As expected, Casper’s dog mattresses are selling like hotcakes.

SAN FRANCISCO — Make no mistake: Casper’s Dog Mattress is a bonafide banger. It is, unquestionably, a hot seller since being introduced last summer; yet the the mattress upstart, in something of a strategic twist, has used it as a Trojan horse designed to get actual people (rather than dogs) hooked on the brand’s way of thinking.

Writes Fast Company:

Casper is combining science, design thinking, branding, and a winking sense of humor to redefine the humble mattress and its accoutrements into lifestyle statements. . . . To an outside observer, such excitement for selling mattresses—a single model at that—might seem curious. But, as their foray into dog beds demonstrates, Casper’s founders are on a different mission. “When we talk about becoming a lifestyle brand,” says [co-founder] Luke Sherwin…”it really is about the idea that whatever question you have about sleep, Casper will have an answer.”

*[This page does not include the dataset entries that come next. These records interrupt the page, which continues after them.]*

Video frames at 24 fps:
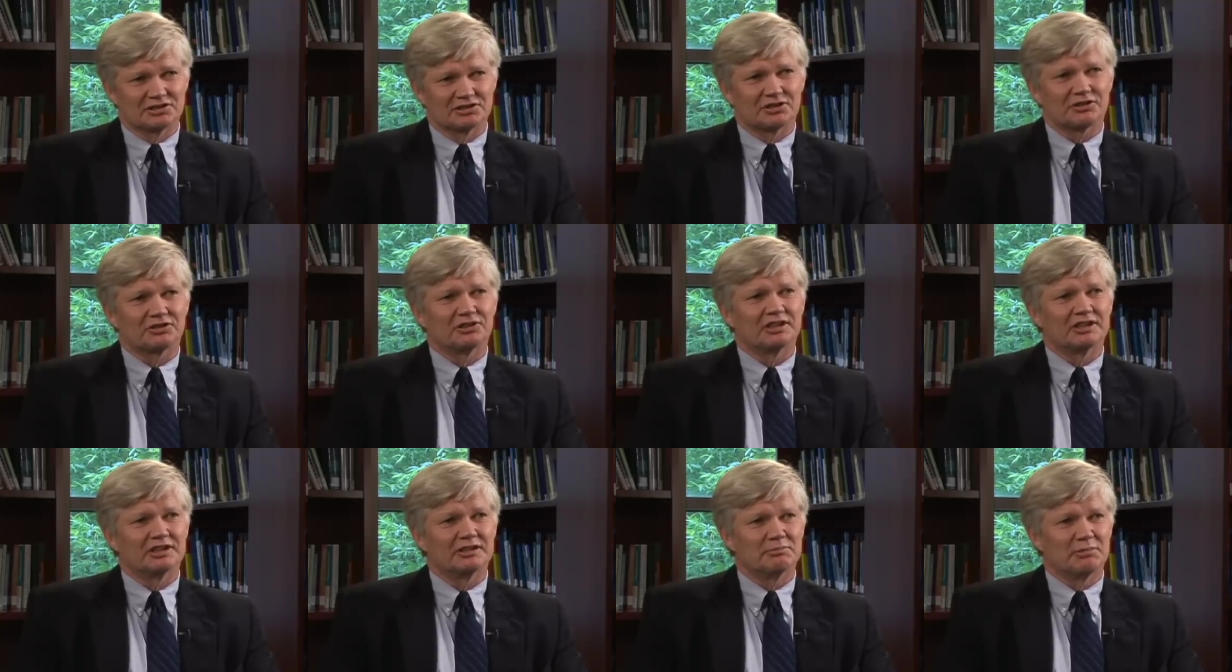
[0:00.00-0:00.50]

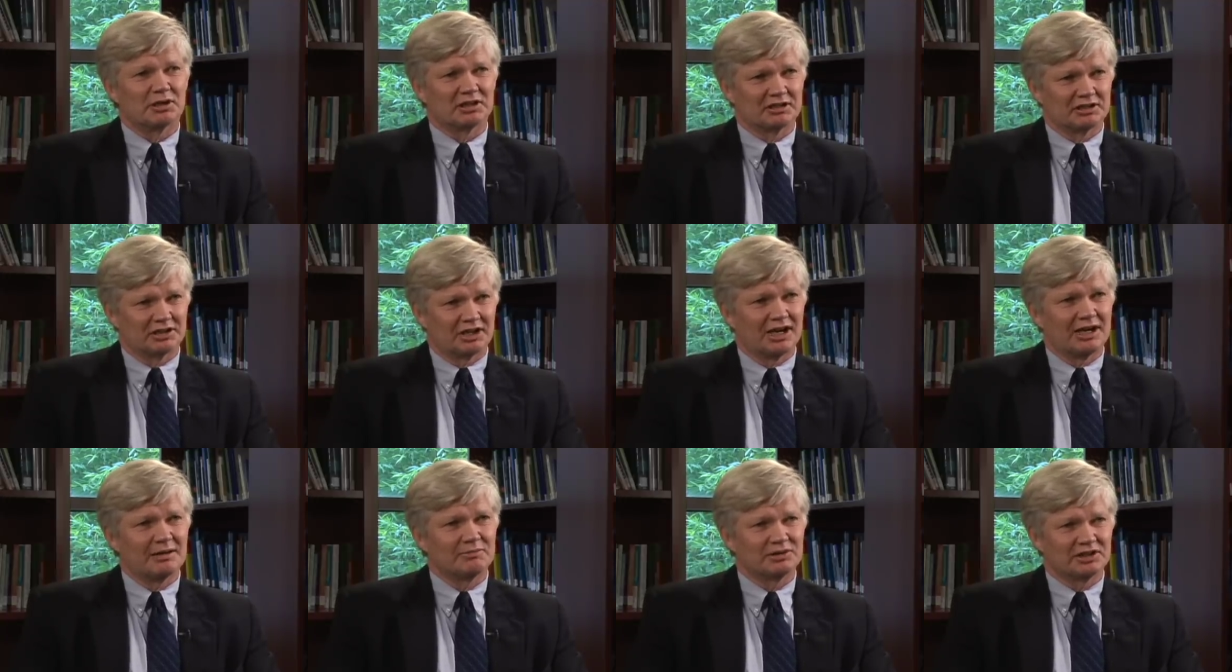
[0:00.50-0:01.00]
Certainly among the
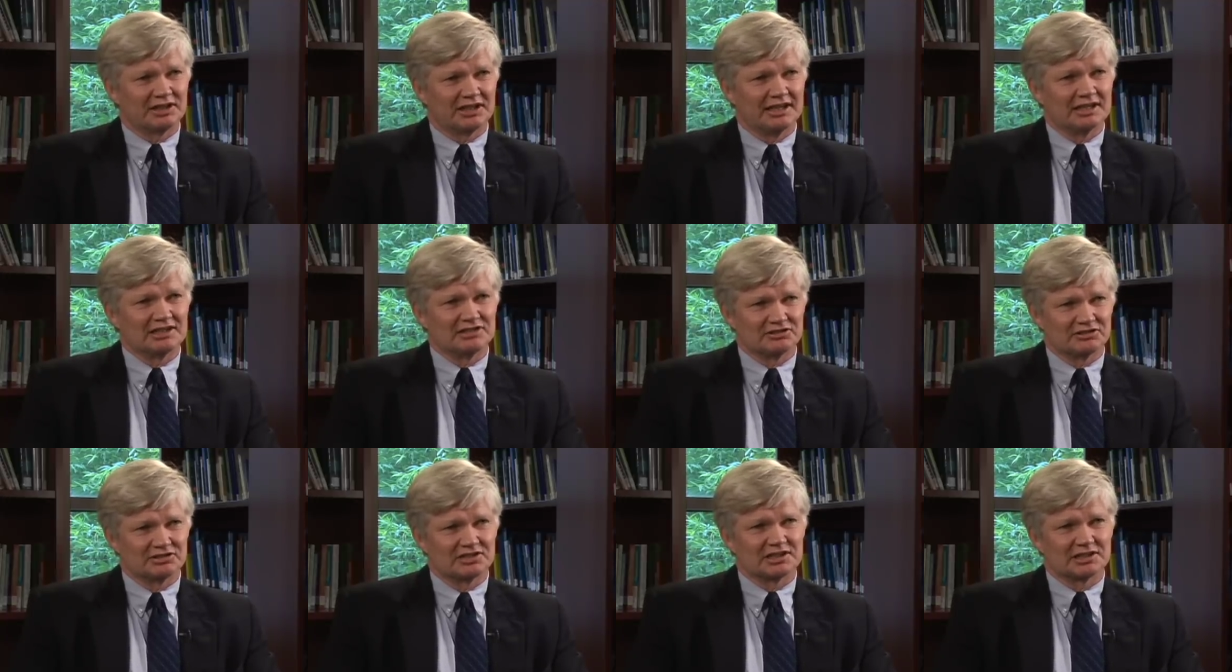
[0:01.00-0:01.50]
common
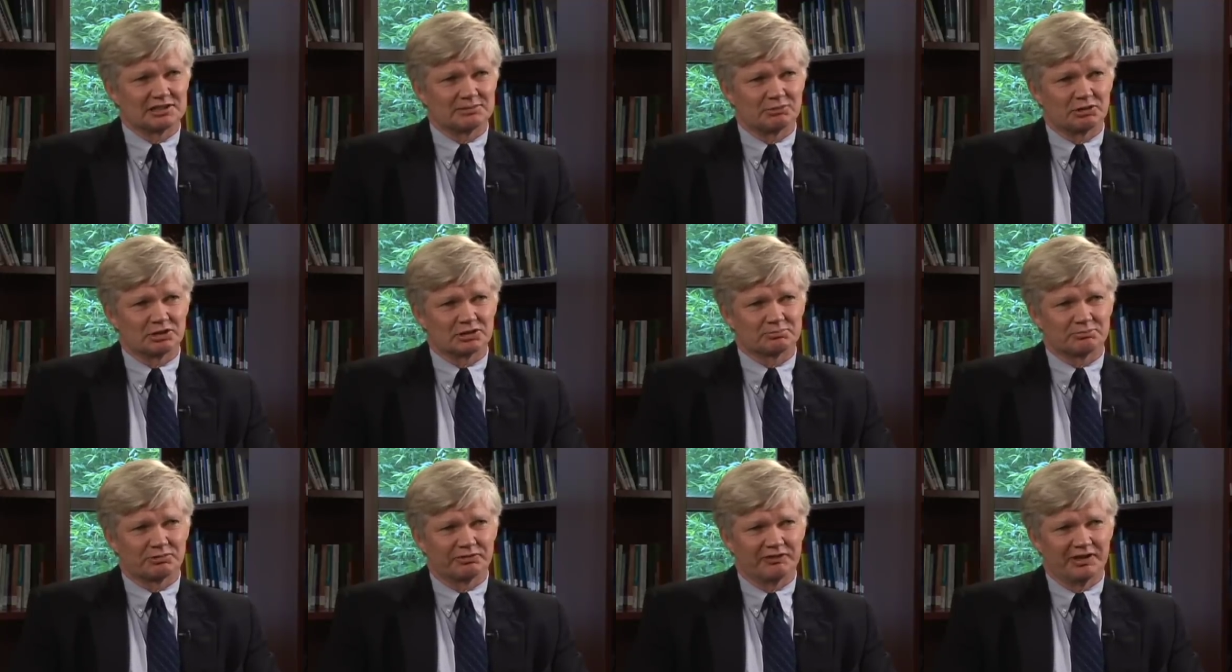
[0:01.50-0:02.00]
cancers, it's the
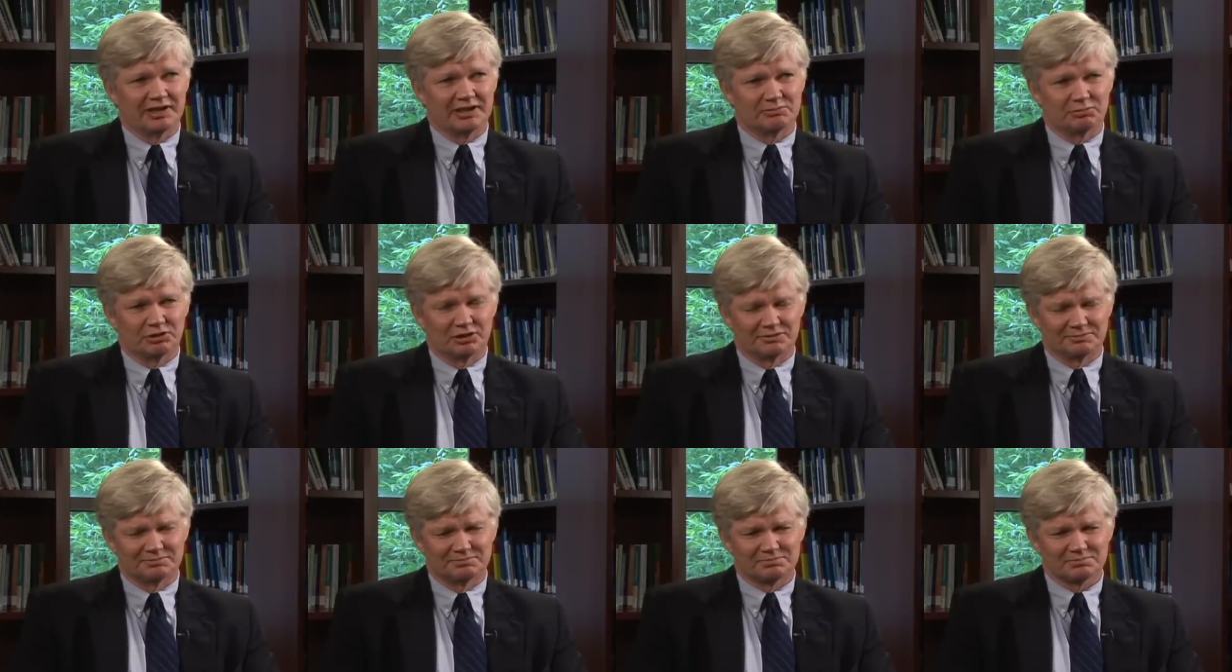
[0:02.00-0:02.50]
most
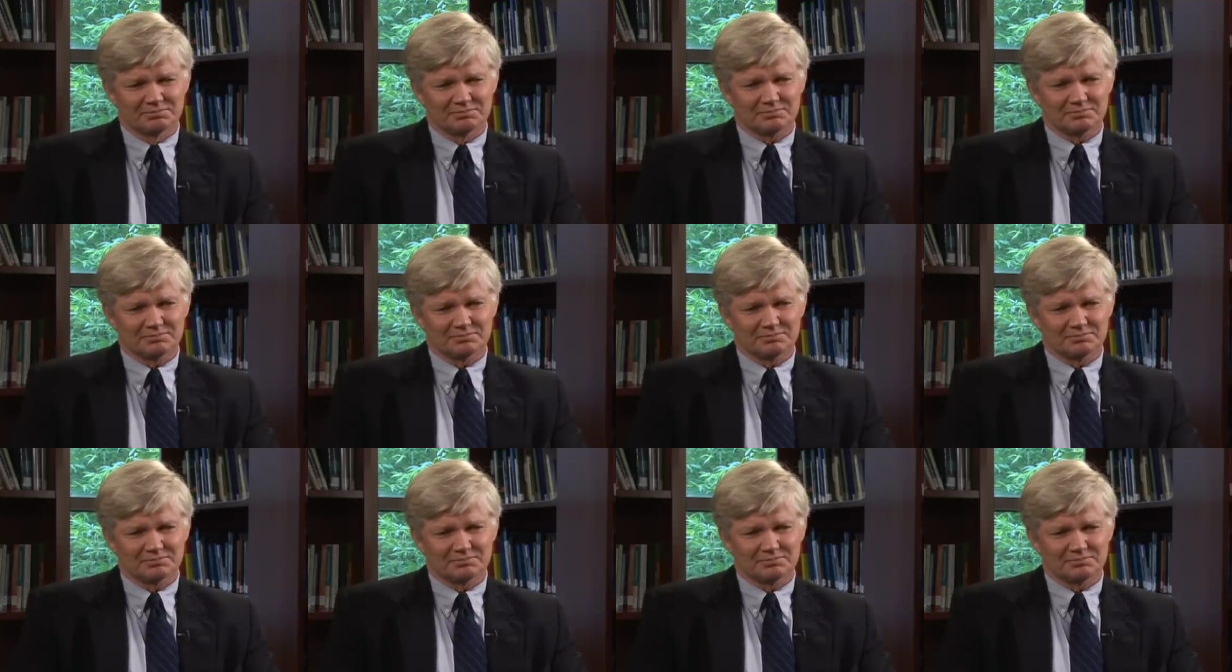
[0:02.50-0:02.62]
preventable.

And it’s the R&D process behind the Dog Mattress that derives directly from this way of thinking. The facts (and remember, this is just for a dog bed):

  1. Nearly a year in development. Casper R&D spent exactly 11 months “conducting dog sleep studies.”
  2. Over 100 prototypes. Casper consulted with “canine psychologists and churning through more than 100 prototypes.”
  3. The Trojan horse play, via co-founder Neil Parikh, who says: The dog bed shows “people how we think—to remind them that, ‘Hey, here is a cool group of people that thinks in an interesting way.’”

This all taps into Casper’s central thesis: Sleep is becoming a ‘thing’ and Casper is positioning itself to be at the center of this new sleep conversation. In short, it’s a lifestyle play, something we see a lot of new brands gearing towards.

Proof that Casper is onto something here: It’s not just twenty-something consumers in urban areas that are buying Casper beds. The value proposition — a “good enough” mattress sold at a decent price and delivered (with remarkable convenience) straight to your door — not surprisingly, has broad appeal: “[H]undreds of thousands of customers later, Parikh and company found their beds appealing to a much wider group of users: “I mean, people who are 65 who live in Nebraska also need mattresses,” he [said].”